* **What you will do**
The entries below should be given again exactly, minus their pictures.

* **Exercise materials**
┏━━
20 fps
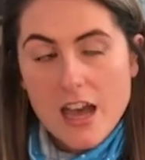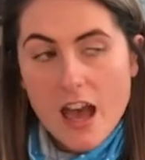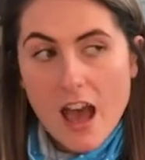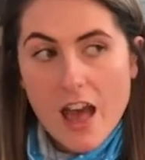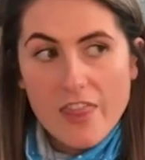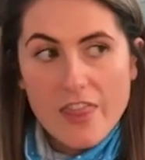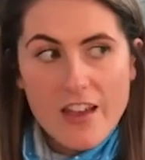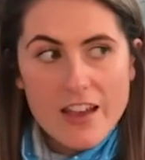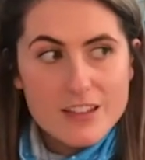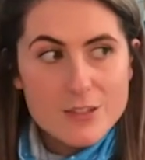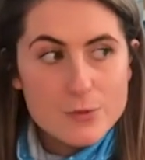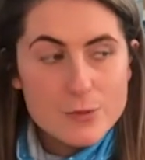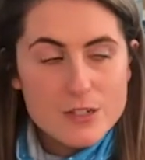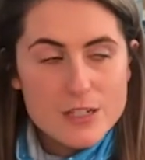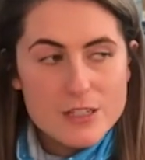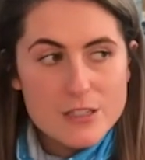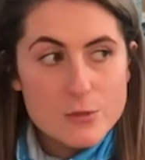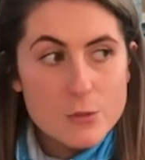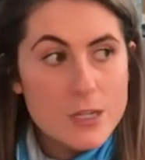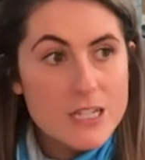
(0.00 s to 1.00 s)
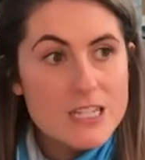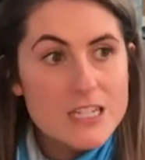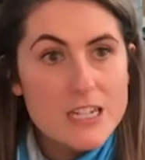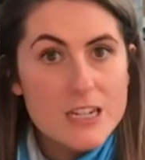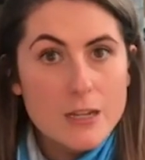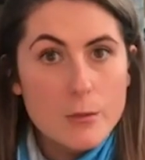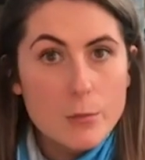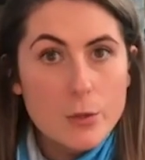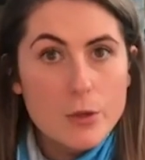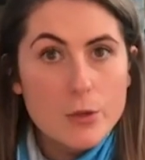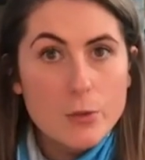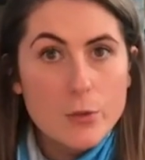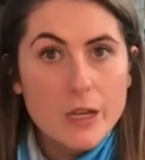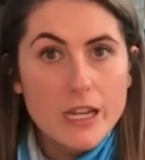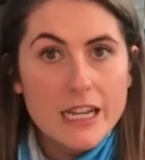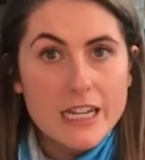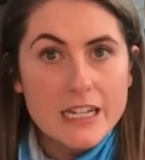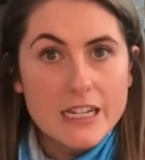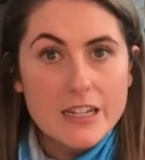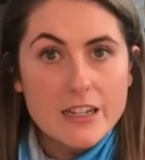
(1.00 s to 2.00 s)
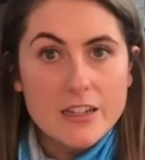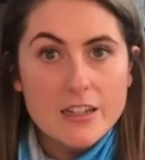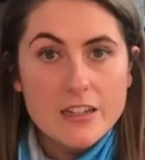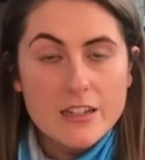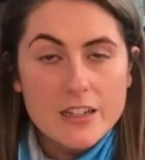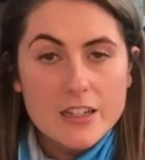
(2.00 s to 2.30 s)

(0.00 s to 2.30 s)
and that's when it's switching between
┗━━
* **Task result**
20 fps
(0.00 s to 1.00 s)
(1.00 s to 2.00 s)
(2.00 s to 2.30 s)

(0.00 s to 2.30 s)
and that's when it's switching between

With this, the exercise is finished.